Oscar Byrd Lovette (December 20, 1871 - July 6, 1934) was a United States representative from Tennessee.

==Biography==
Lovette was born in Greeneville, Tennessee and graduated from Parrottsville High School, and, in 1893, graduated from Tusculum College. He married Lillie Fowler on December 23, 1897, and they had four children.

==Career==
In 1894 Lovette was elected to the Tennessee House of Representatives, serving from 1895 to 1897. During this period he studied law at Vanderbilt University in Nashville, and was admitted to the bar in 1896. A Republican, he was elected District Attorney for the former 1st Judicial District in his native East Tennessee in 1918, serving until 1926. He was also engaged in banking, serving as president of Citizens Savings Bank of Greenville from 1912 to 1918. He served as a trustee of Tusculum College; and was Clerk in the Quartermaster department of the United States Army, in Cuba during Spanish–American War.

In 1930, Lovette ran as an Independent for United States Representative from the 1st Congressional District against incumbent Carroll Reece and defeated him.
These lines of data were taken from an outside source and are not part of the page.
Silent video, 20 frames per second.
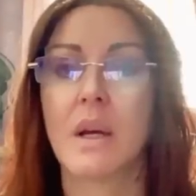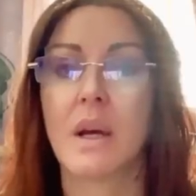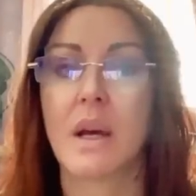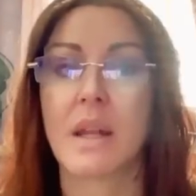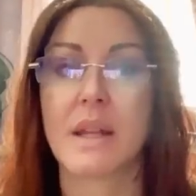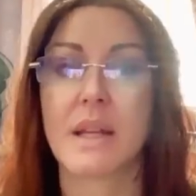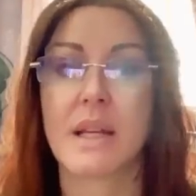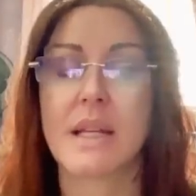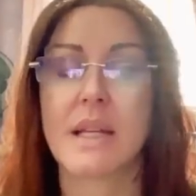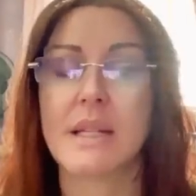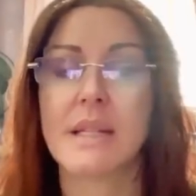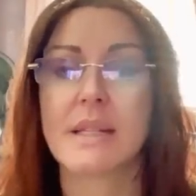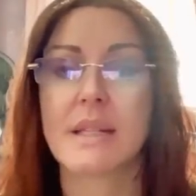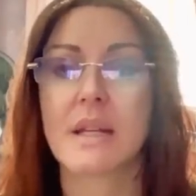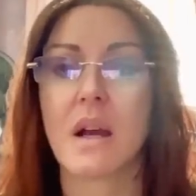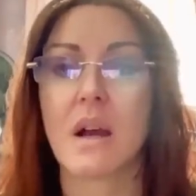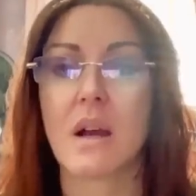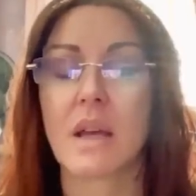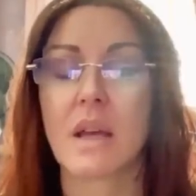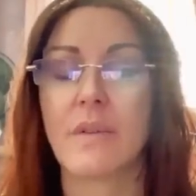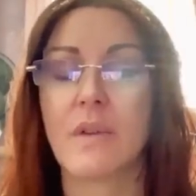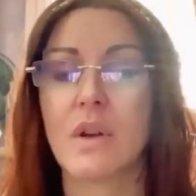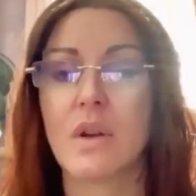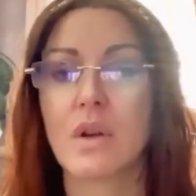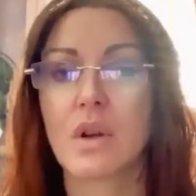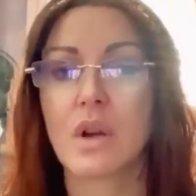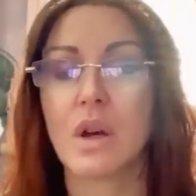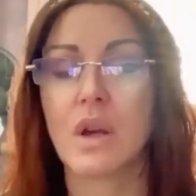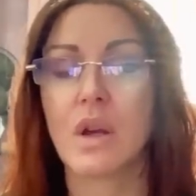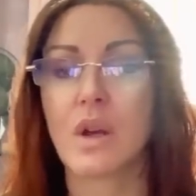I think he's stuck. If you
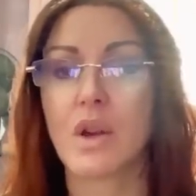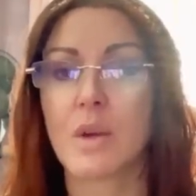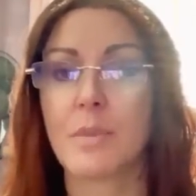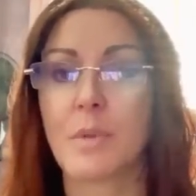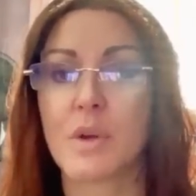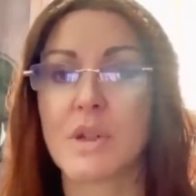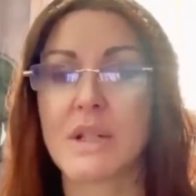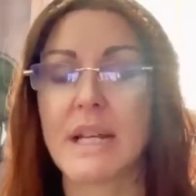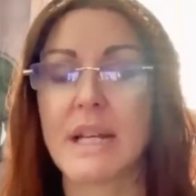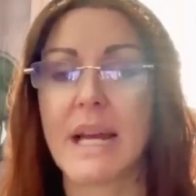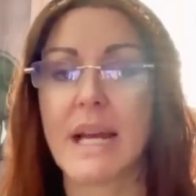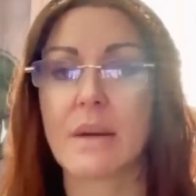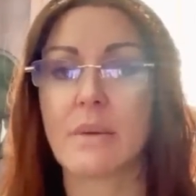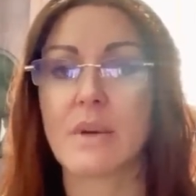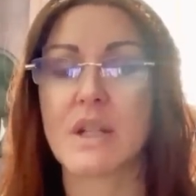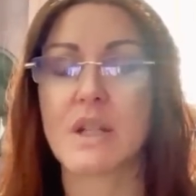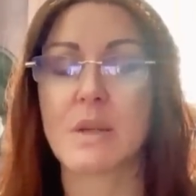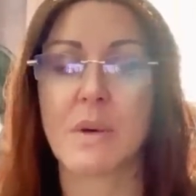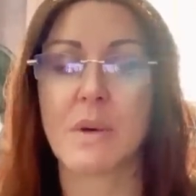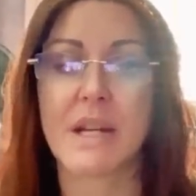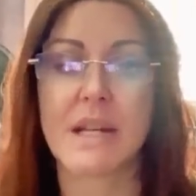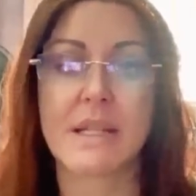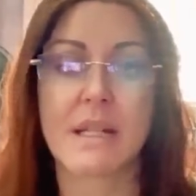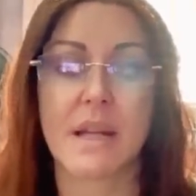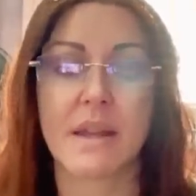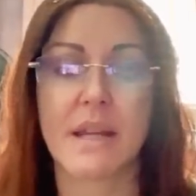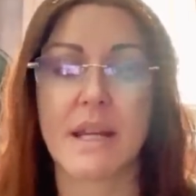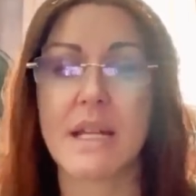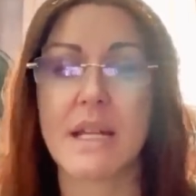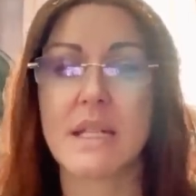look at a lot of the body language when he's
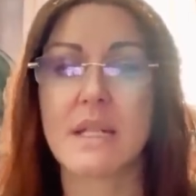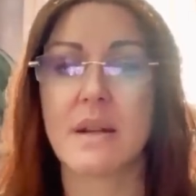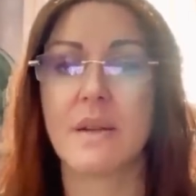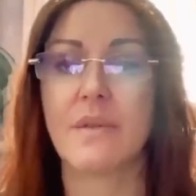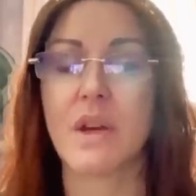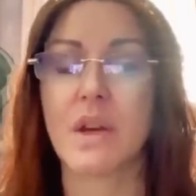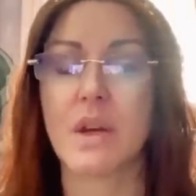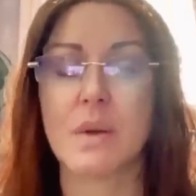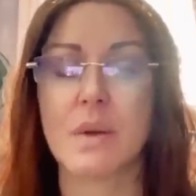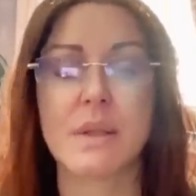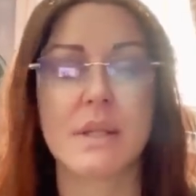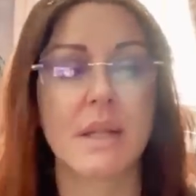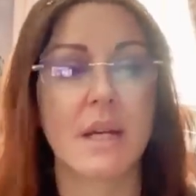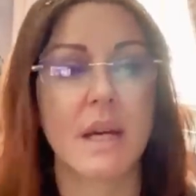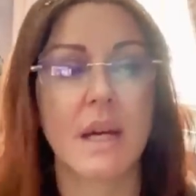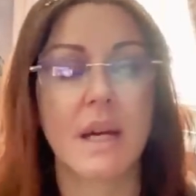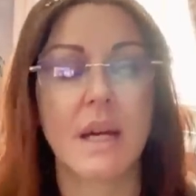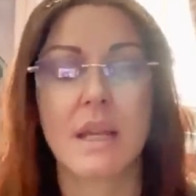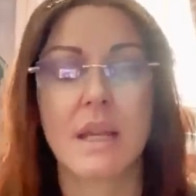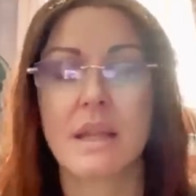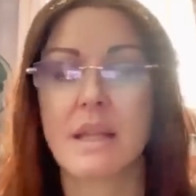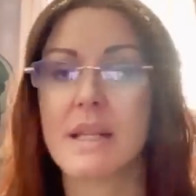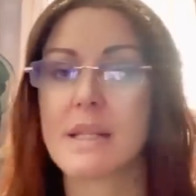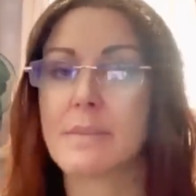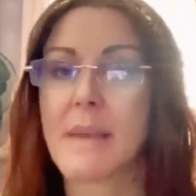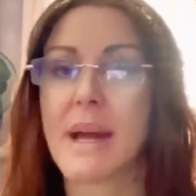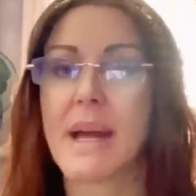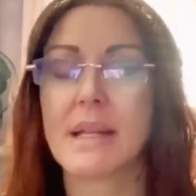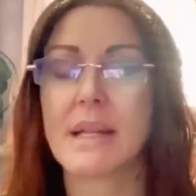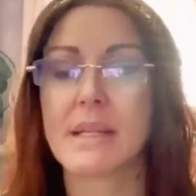done the interviews, this
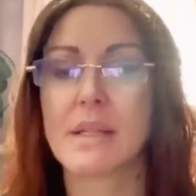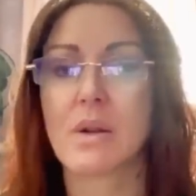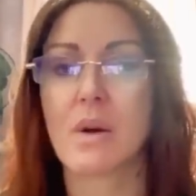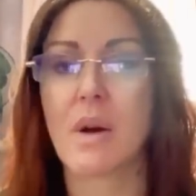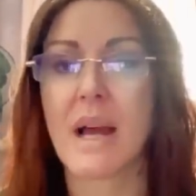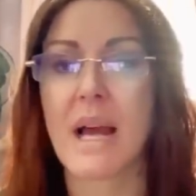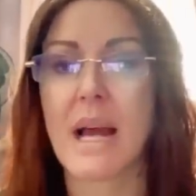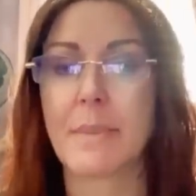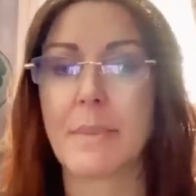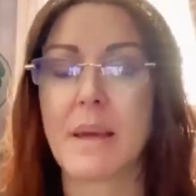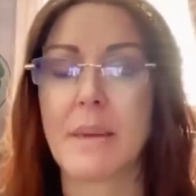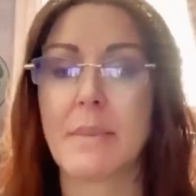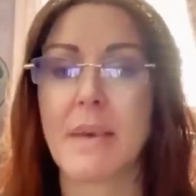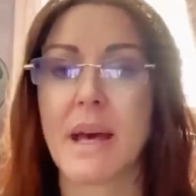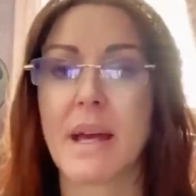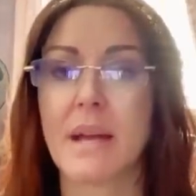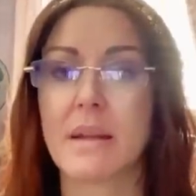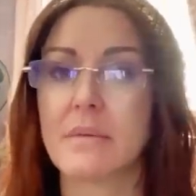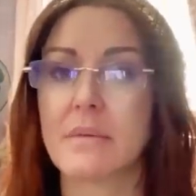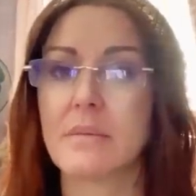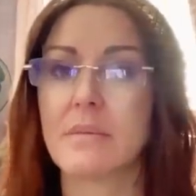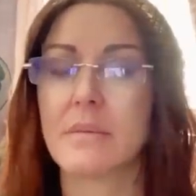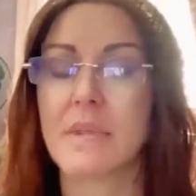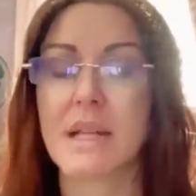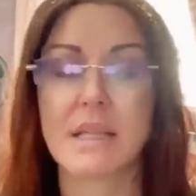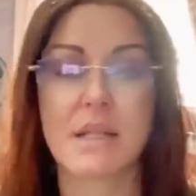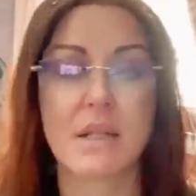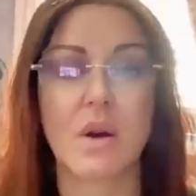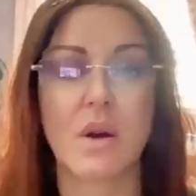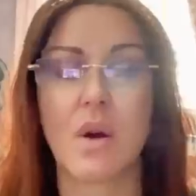man is not a happy man.
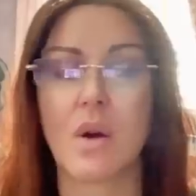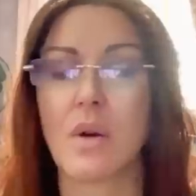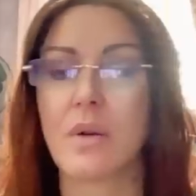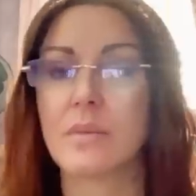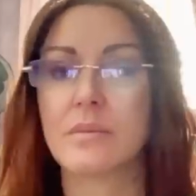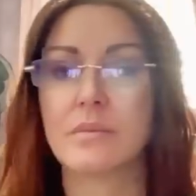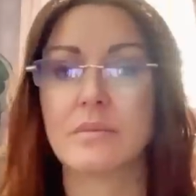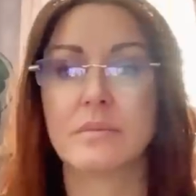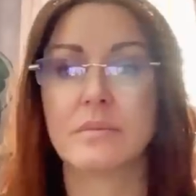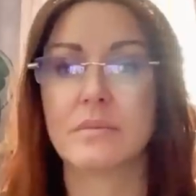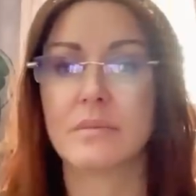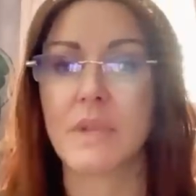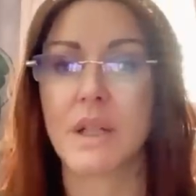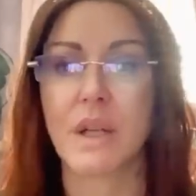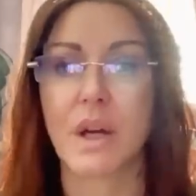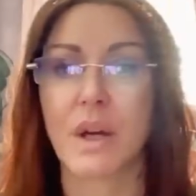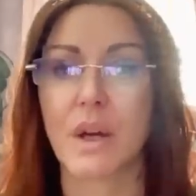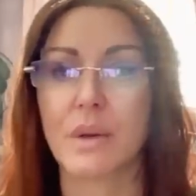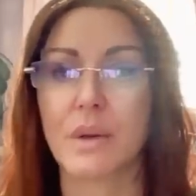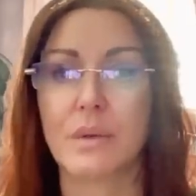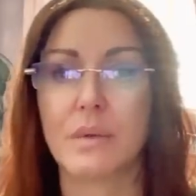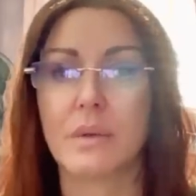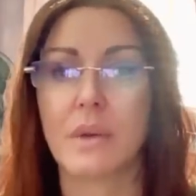He's not. You know,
He served in the 72nd Congress from March 4, 1931 to March 3, 1933. However, in 1932 Reece again sought the Republican nomination for his former seat and defeated Lovette, who had attempted to return to Congress as a Republican. Lovette contested the November election as an Independent, a practice then permissible under Tennessee law, but this time Reece turned back Lovette's Independent candidacy. Lovette then resumed practicing law until his death.

==Death==
Lovette died in Greeneville, Greene County, Tennessee on July 6, 1934 (age 62 years, 198 days). He is interred at Oak Grove Cemetery, Greeneville, Tennessee.